Low-Temperature Geothermal Waste Heat Utilization from In-Situ Bitumen Recovery Operations

In-situ thermal methods for bitumen recovery introduce a tremendous amount of energy into the reservoirs, raising ambient temperatures of 13°C to as high as 200°C at the steam chamber edge and 50°C along the reservoir edge. A majority of this heat is lost to the surroundings. In essence these operations have unintentionally acted as aquifer storage and recovery systems. The subsurface waste heat from in-situ thermal bitumen recovery activities can be utilized using closed loop geothermal systems to support ongoing production activities and industrial facilities. In addition they act as thermal remediation systems returning reservoirs, and more importantly overlying aquifers, more quickly to baseline temperatures.

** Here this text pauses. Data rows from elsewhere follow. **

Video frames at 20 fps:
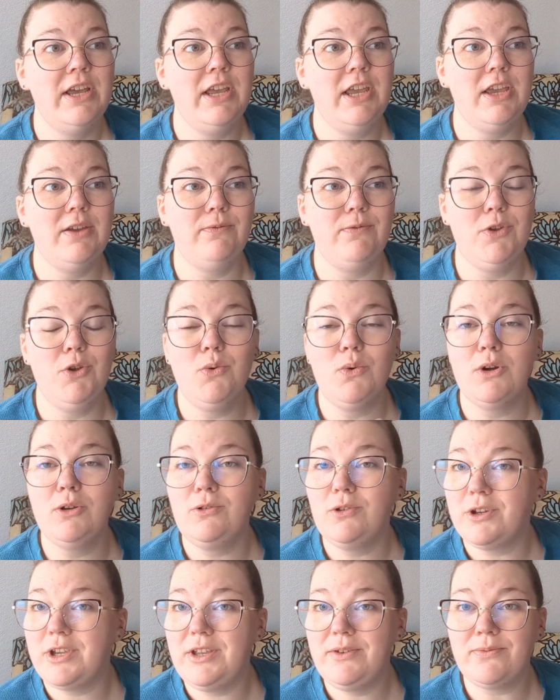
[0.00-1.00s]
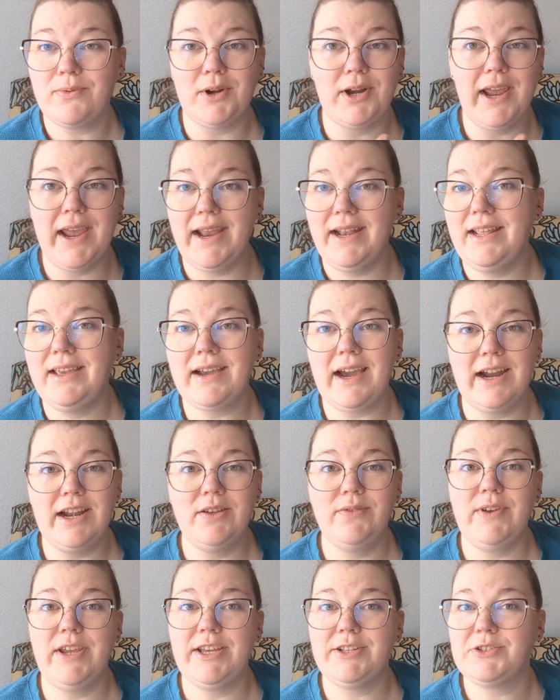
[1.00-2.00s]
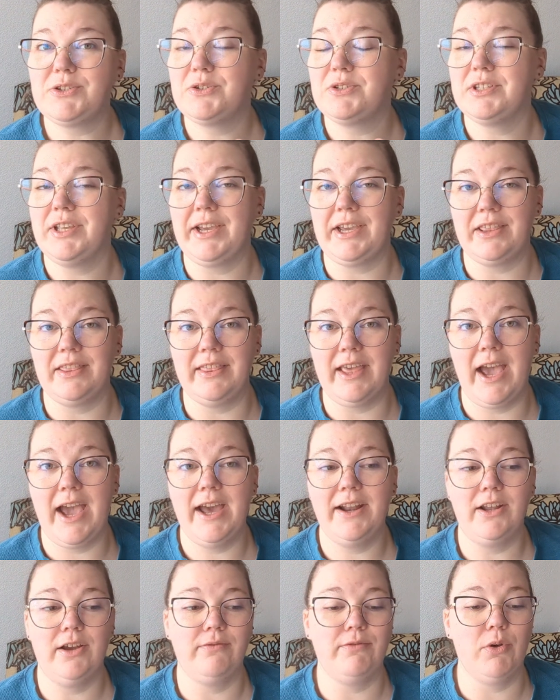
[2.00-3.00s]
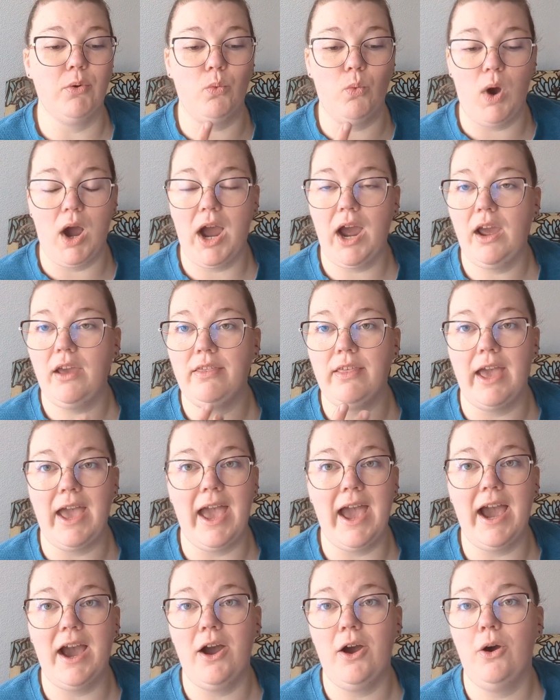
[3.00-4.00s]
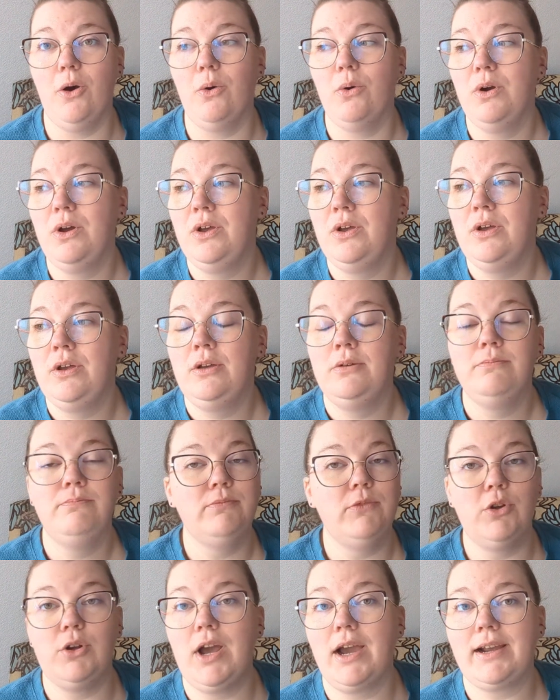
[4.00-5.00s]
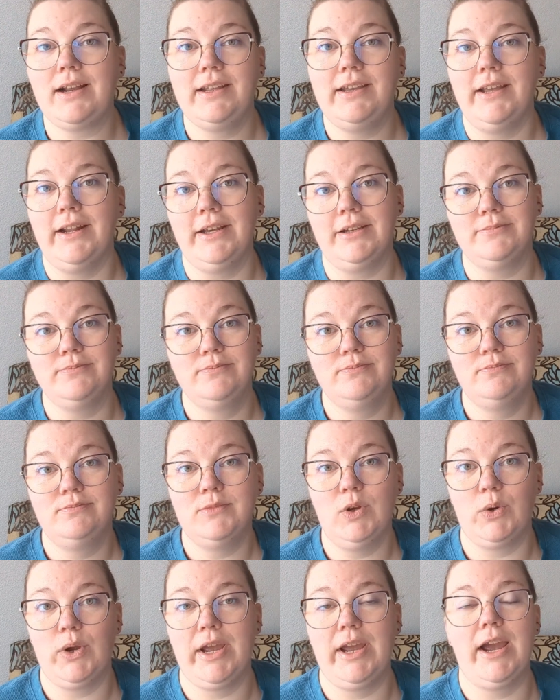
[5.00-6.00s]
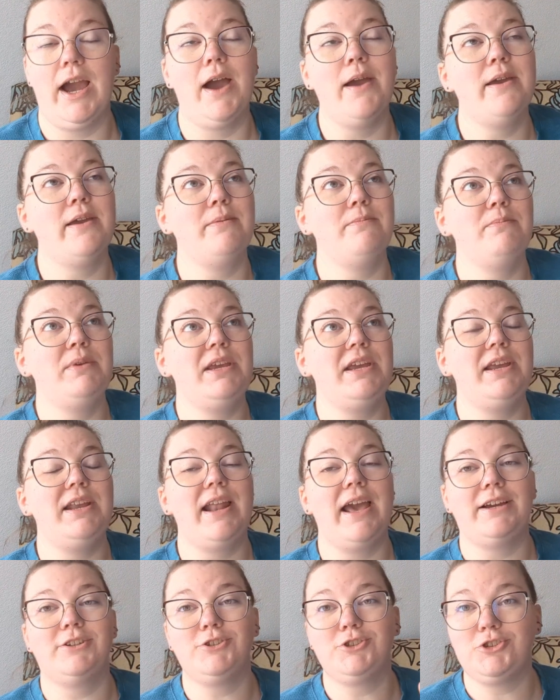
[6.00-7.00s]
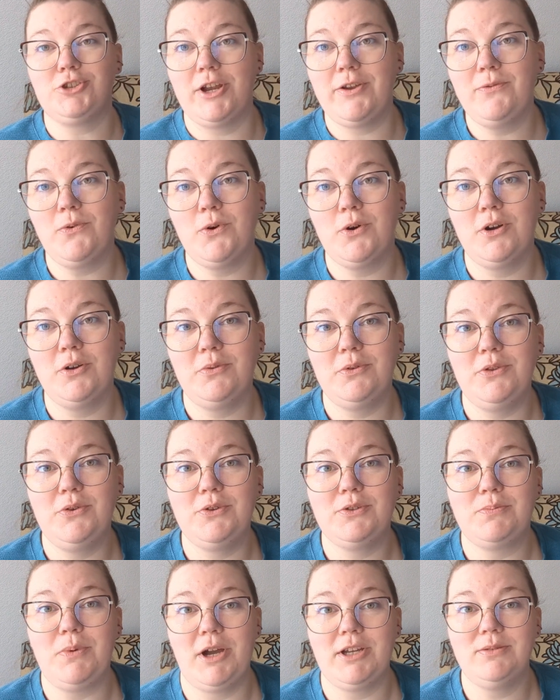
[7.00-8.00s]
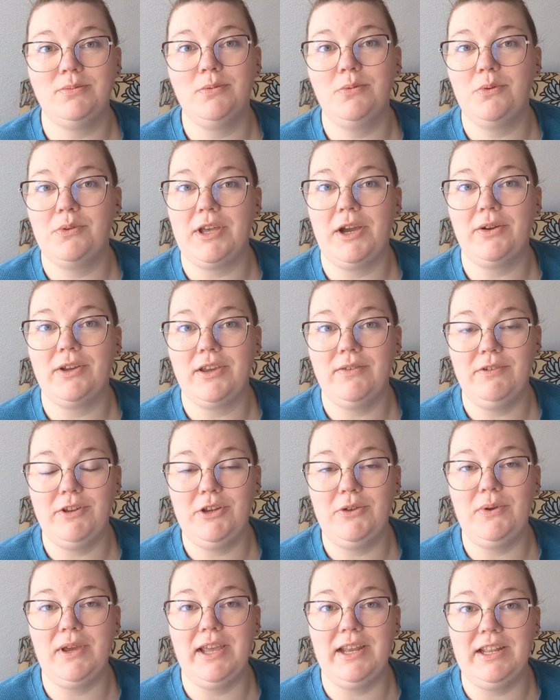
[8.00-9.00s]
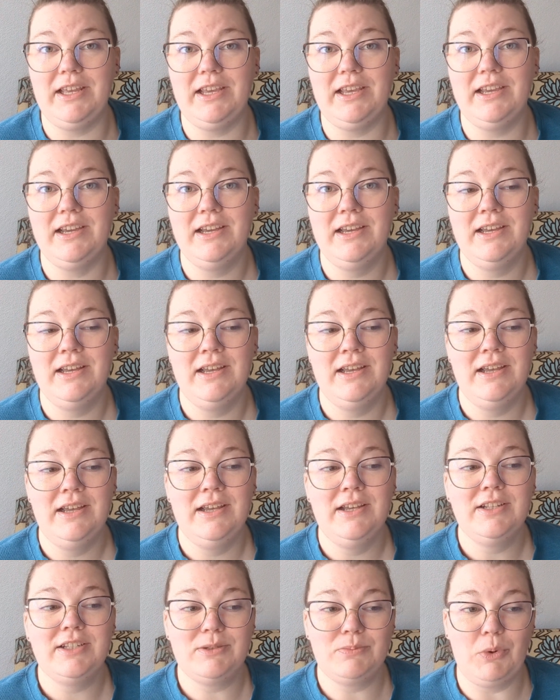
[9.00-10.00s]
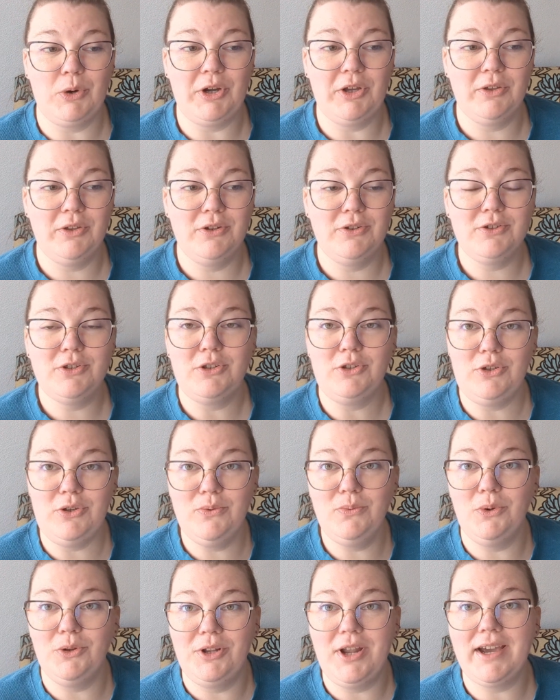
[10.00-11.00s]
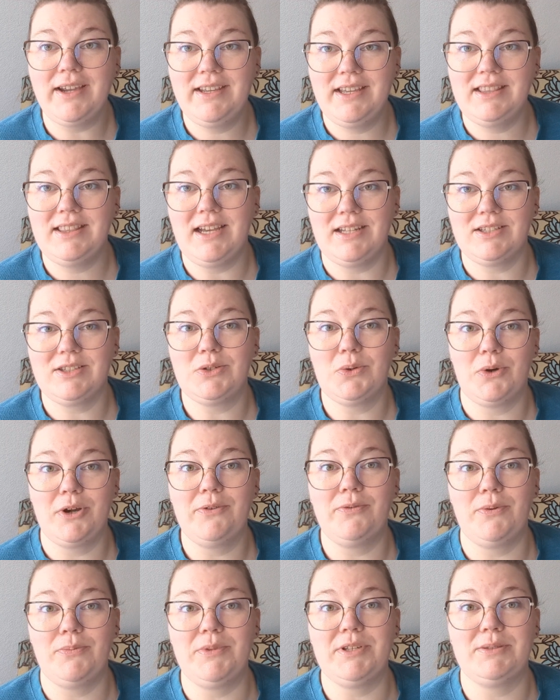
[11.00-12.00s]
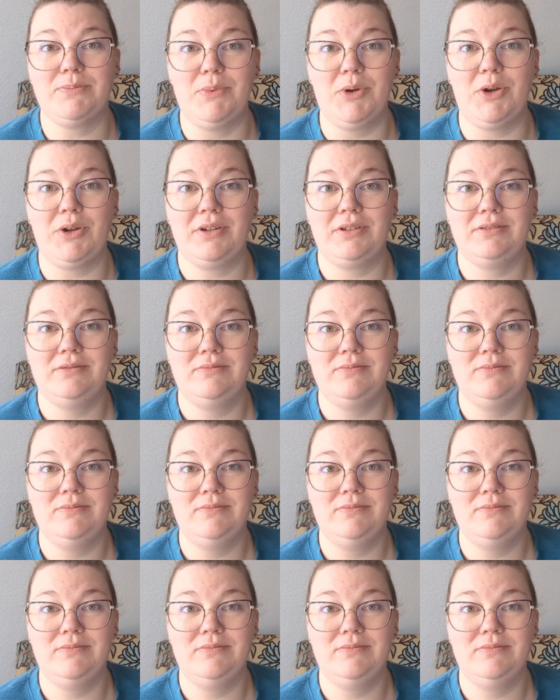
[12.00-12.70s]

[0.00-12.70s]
If you were looking for any kind of answers like that, of the why, the how, you're not going to get it. Okay, I am being as straightforward with you as possible without giving you any spoilers. You will not get that story from this book.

Three numerical models were developed using FEFLOW^® 6: 3D regional groundwater flow model of the Cold Lake (Alberta, Canada) region (85 x 88 x 0.616 km), local-scale groundwater and heat transport model of Imperial Oil’s in-situ production site (6 x 4 x 0.60 km) and a borehole heat exchanger (BHE) model to investigate the feasibility of closed loop geothermal systems (0.5 x 0.5 x 0.6 km).  The in-situ production site model was able to fairly accurately reproduce the disturbed subsurface temperature field.  While injection stage temperatures were closely matched, it was more difficult to match the production stage due to FEFLOW’s inability to account for steam (gas) phase injection and latent heat of vaporization (condensation).  Single U-tube, double U-tube, and coaxial BHEs were tested and analyzed by comparing the inlet and outlet temperature and heat extraction rates.  However, unlike typical ASR systems, the bitumen reservoirs at Cold Lake are 410 m to 470 m below ground surface.  Thus grout thermal conductivity and BHE type were found to play an important role in heat recovery.  A greater potential likely exists in the Athabasca area where bitumen deposits are much shallower (65 to 115 m deep).